How to save Spark Data Frames to Sequence File



I m trying to find a way to save Spark DataFrames into Sequence file, I could save into Avro, parquet files but not able to save in sequence file


Did you try importing the following package and methods?

import org.apache.spark.rdd.SequenceFileRDDFunctions



@bagalsharad @vinodnerella you can not save Spark DataFrames into Sequence file ,because if you want save as Sequence files it needs key,value pairs so
You need to convert your DataFrame into a RDD[(K,V)].

Example :
import org.apache.spark.rdd.RDD
import org.apache.spark.sql.{Row, DataFrame}

val rdd : RDD[(Int,String)] = {
case r : Row => (r.getAsInt,r.getAsString) // I’ll let you choose your keys and convert into the right format

Then you can save the RDD :



Example Code :smile:


I have done this way . I have read a avro file in spark and the result is dataframe.
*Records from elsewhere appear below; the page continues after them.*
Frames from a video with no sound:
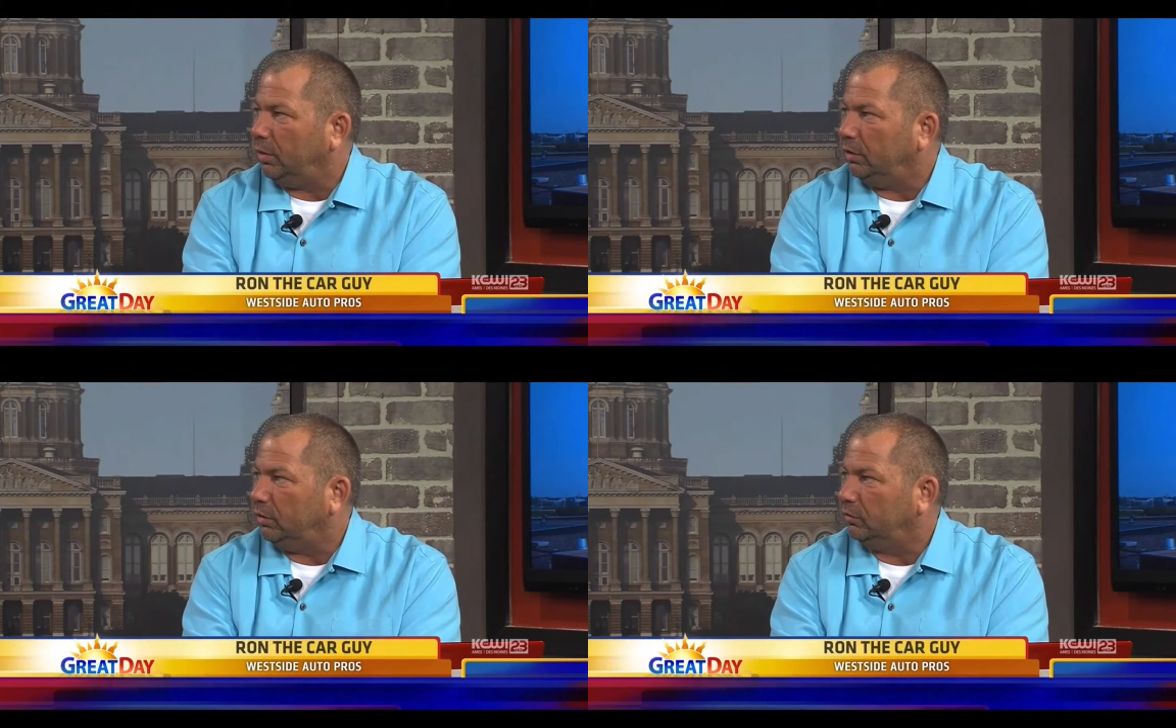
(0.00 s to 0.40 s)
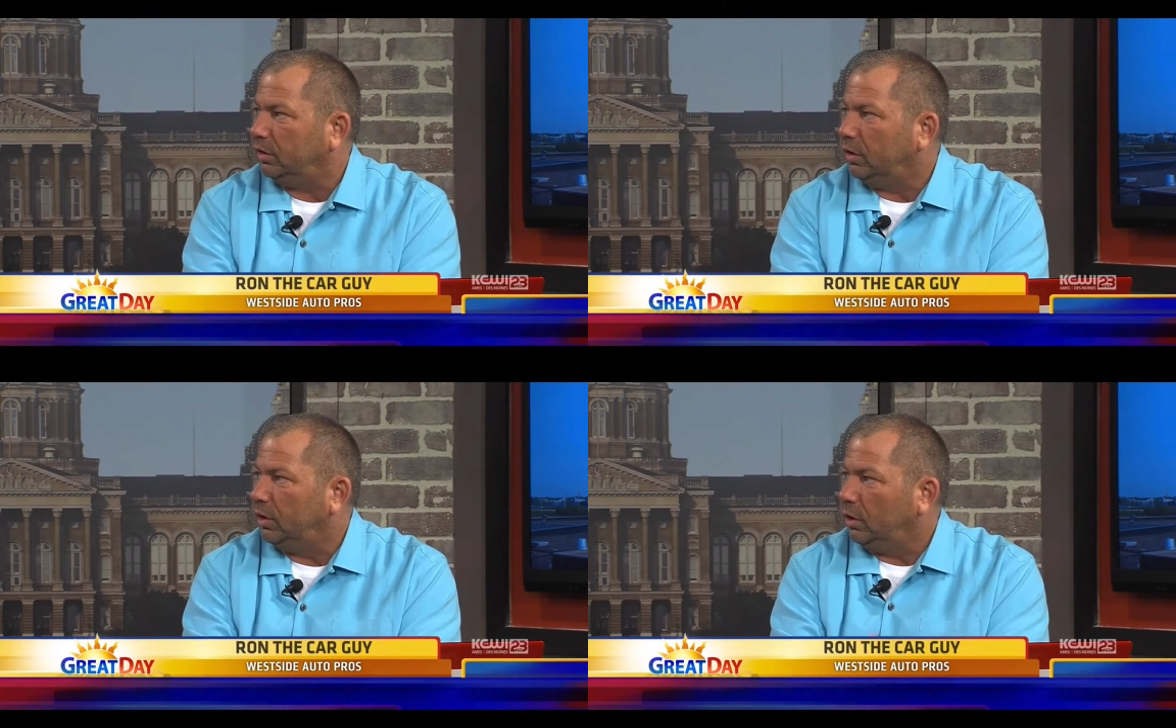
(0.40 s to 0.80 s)

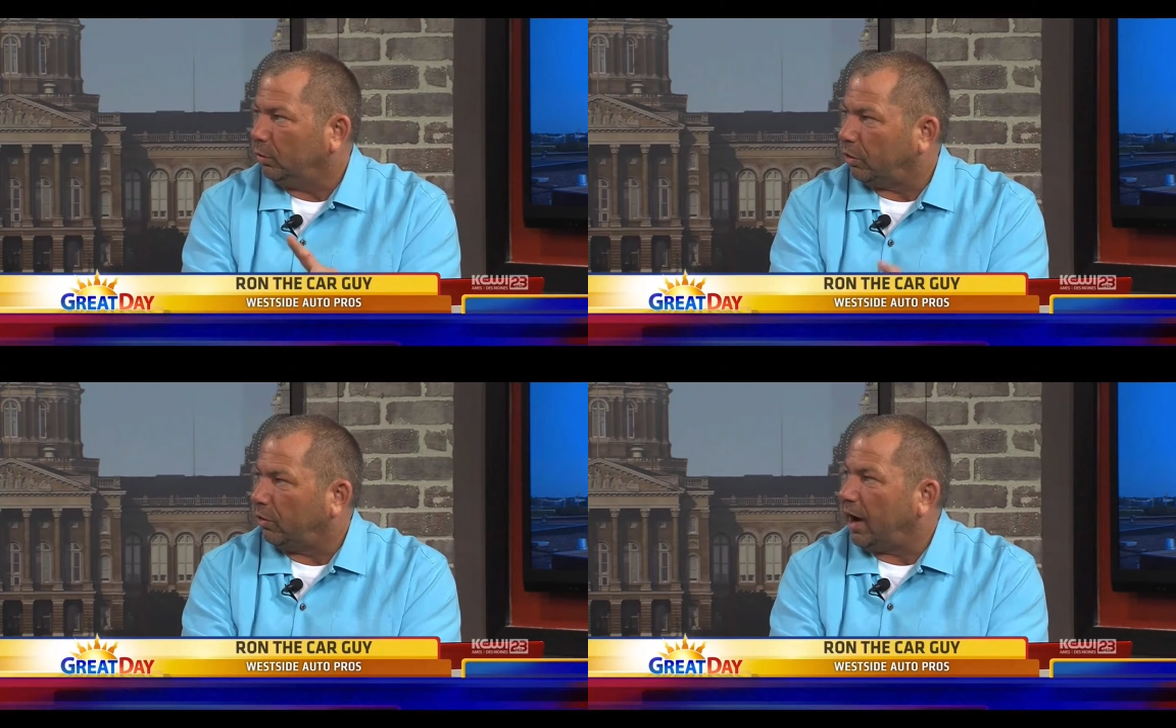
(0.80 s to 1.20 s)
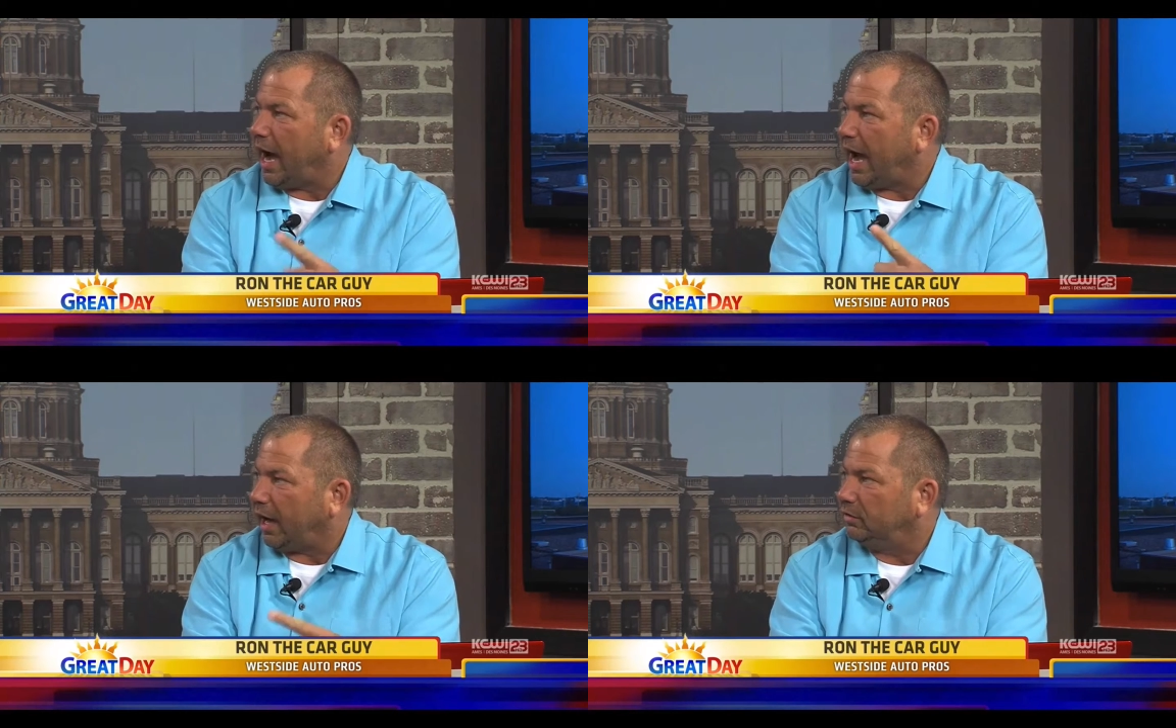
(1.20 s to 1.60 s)
wheels were
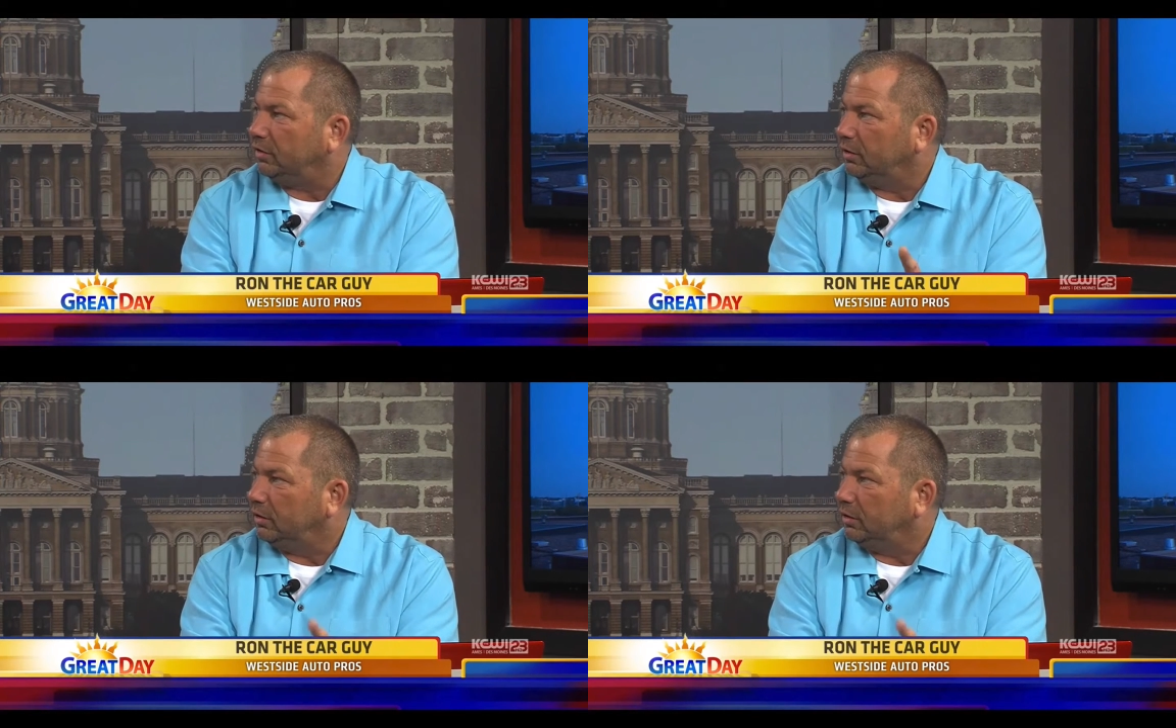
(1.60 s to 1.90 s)
cracked.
I have created a temp table . Created a Database in hive and created a table with seqfile properties “DailyRevenuePerProduct_SEQ” and loaded the temp table values in new table.

val avrofile ="/user/satishp38/spark/dailyrevenueperproduct_SaveasAvro_gzip")
sqlContext.sql(“use satishp38_DailyRevenuePerProduct”)
sqlContext.sql(“CREATE TABLE DailyRevenuePerProduct_SEQ STORED AS SEQUENCEFILE AS SELECT * from DailyRevenuePerProduct”)